» **Task item**:
Exact copy, pictures excluded: print the lines from the one with "Video frames at" through the final line of the records.

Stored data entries

==========

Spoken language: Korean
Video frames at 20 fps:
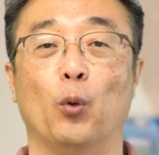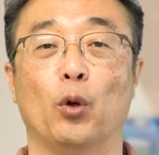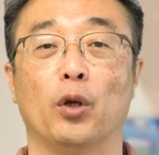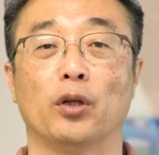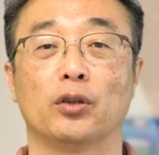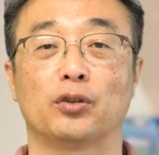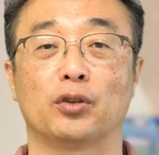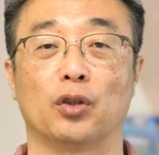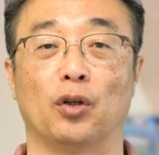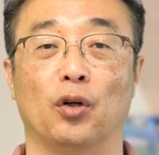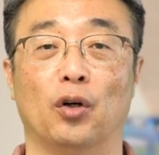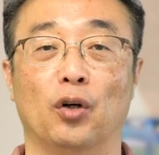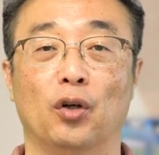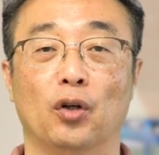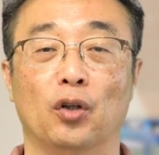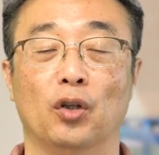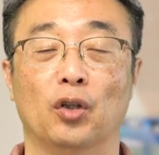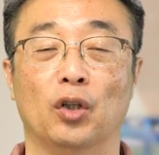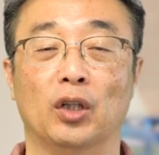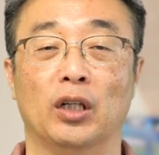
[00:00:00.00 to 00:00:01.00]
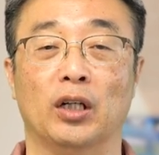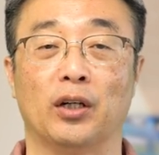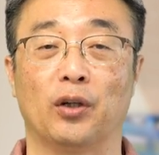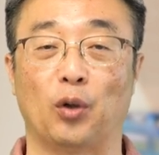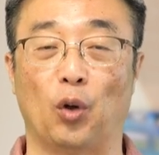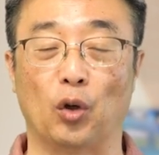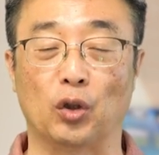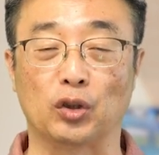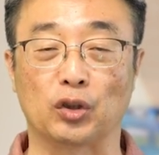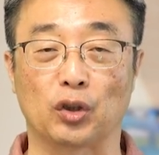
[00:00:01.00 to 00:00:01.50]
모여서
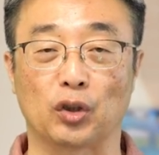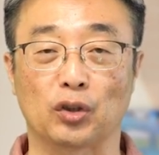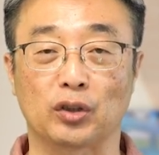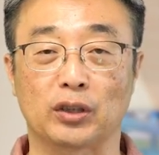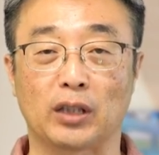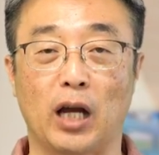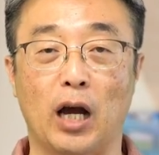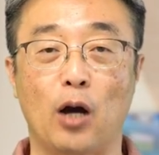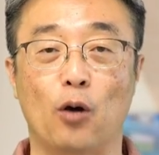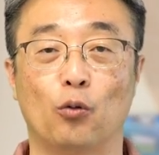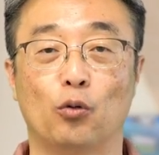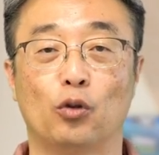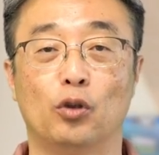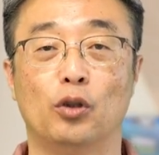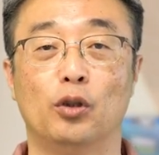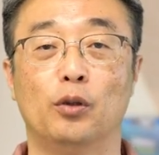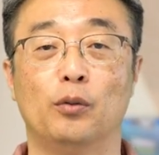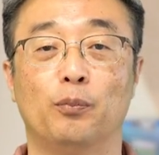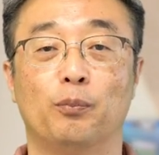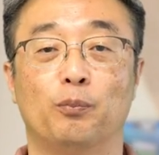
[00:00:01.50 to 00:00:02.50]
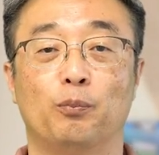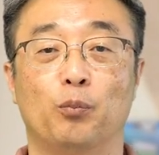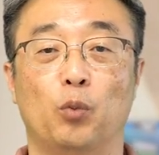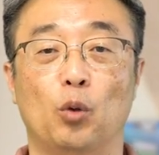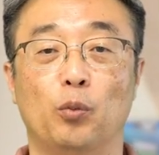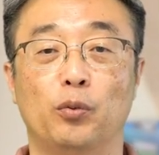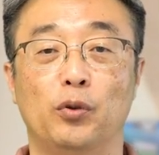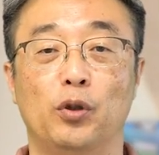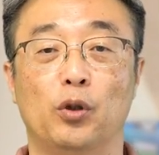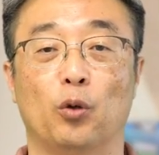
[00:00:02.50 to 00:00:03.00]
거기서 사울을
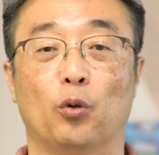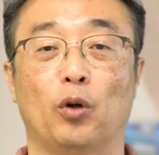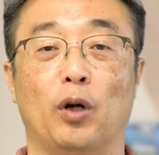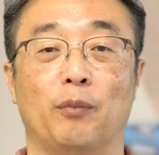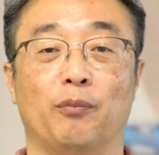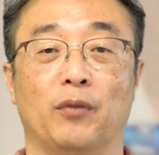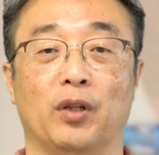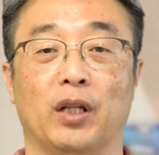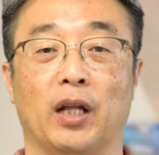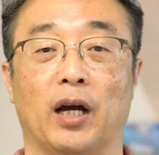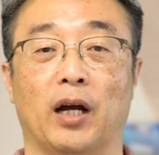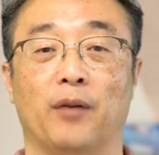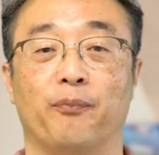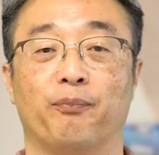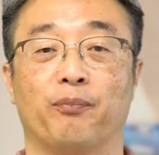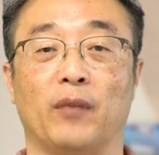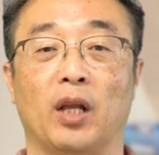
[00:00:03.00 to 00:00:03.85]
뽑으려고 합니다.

==========

» **Written response**:
Video frames at 20 fps:
[00:00:00.00 to 00:00:01.00]
[00:00:01.00 to 00:00:01.50]
모여서
[00:00:01.50 to 00:00:02.50]
[00:00:02.50 to 00:00:03.00]
거기서 사울을
[00:00:03.00 to 00:00:03.85]
뽑으려고 합니다.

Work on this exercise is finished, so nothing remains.